• Problem to work on: Only these lines of the data below are wanted: the one with "[00:00:00.00 to 00:00:01.00]", the one with "[00:00:05.00 to 00:00:05.48]", and any lines between them, each repeated exactly.

Segment Start: Given data

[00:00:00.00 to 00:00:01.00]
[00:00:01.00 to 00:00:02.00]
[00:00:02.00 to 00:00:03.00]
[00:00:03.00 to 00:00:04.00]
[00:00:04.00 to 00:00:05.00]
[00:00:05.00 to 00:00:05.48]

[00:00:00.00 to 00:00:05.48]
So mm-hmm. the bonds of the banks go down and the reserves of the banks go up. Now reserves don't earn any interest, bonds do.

Segment End: Given data
Segment Start: Given data

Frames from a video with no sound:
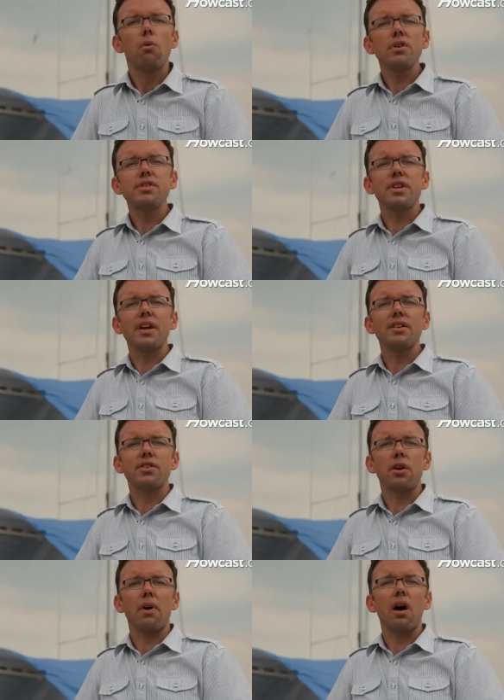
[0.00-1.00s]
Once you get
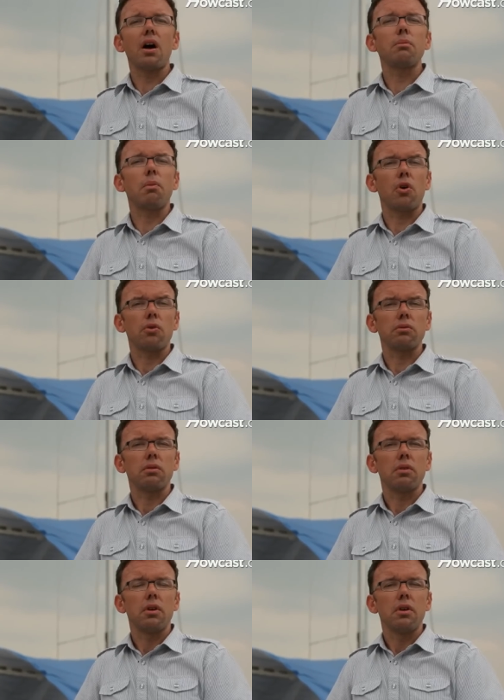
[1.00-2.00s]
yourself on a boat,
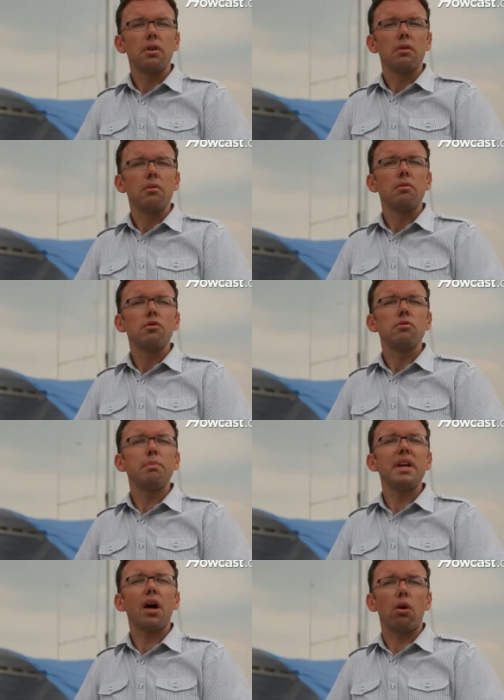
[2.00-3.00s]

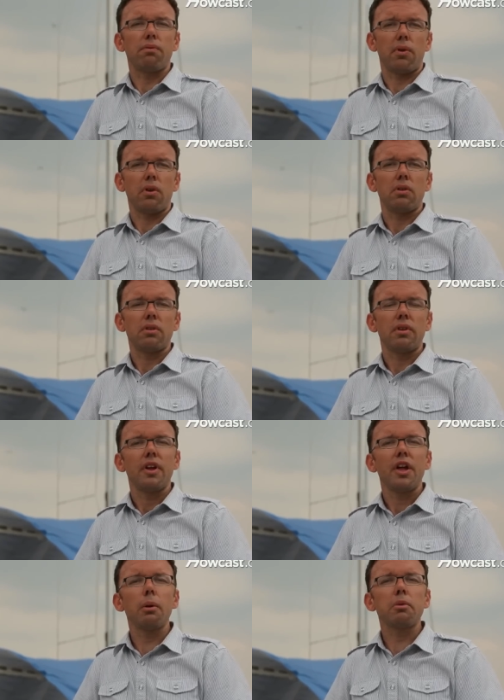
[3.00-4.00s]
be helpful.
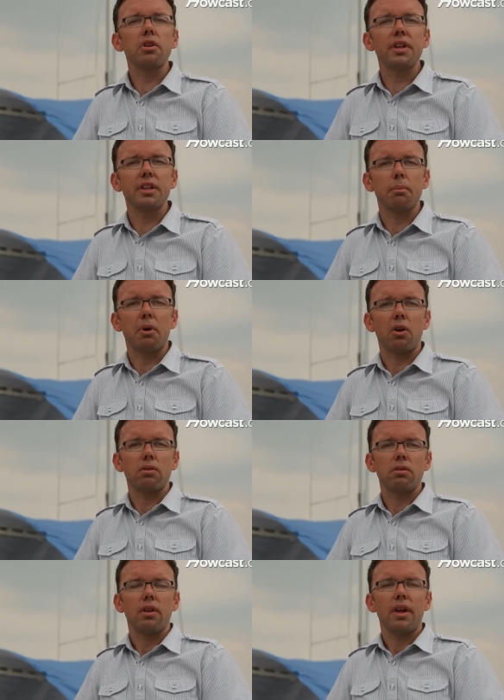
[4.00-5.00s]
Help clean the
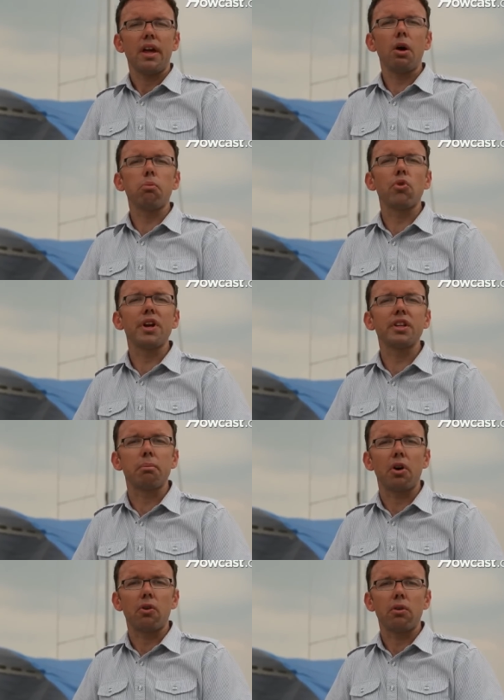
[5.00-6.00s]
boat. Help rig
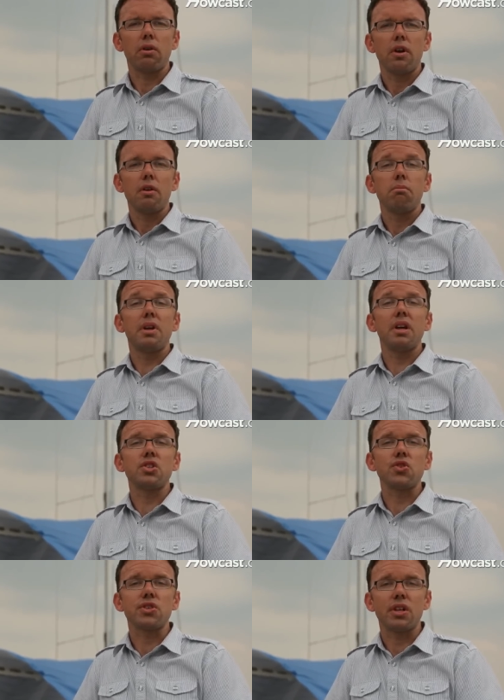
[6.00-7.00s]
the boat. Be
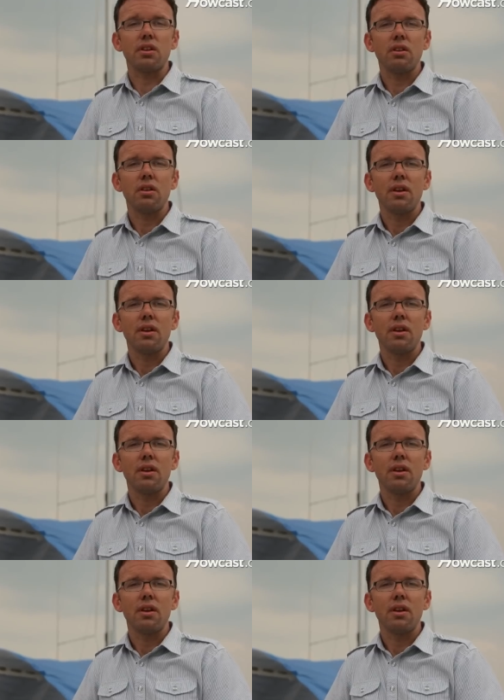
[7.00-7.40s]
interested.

Segment End: Given data

• Finished exercise:
[00:00:00.00 to 00:00:01.00]
[00:00:01.00 to 00:00:02.00]
[00:00:02.00 to 00:00:03.00]
[00:00:03.00 to 00:00:04.00]
[00:00:04.00 to 00:00:05.00]
[00:00:05.00 to 00:00:05.48]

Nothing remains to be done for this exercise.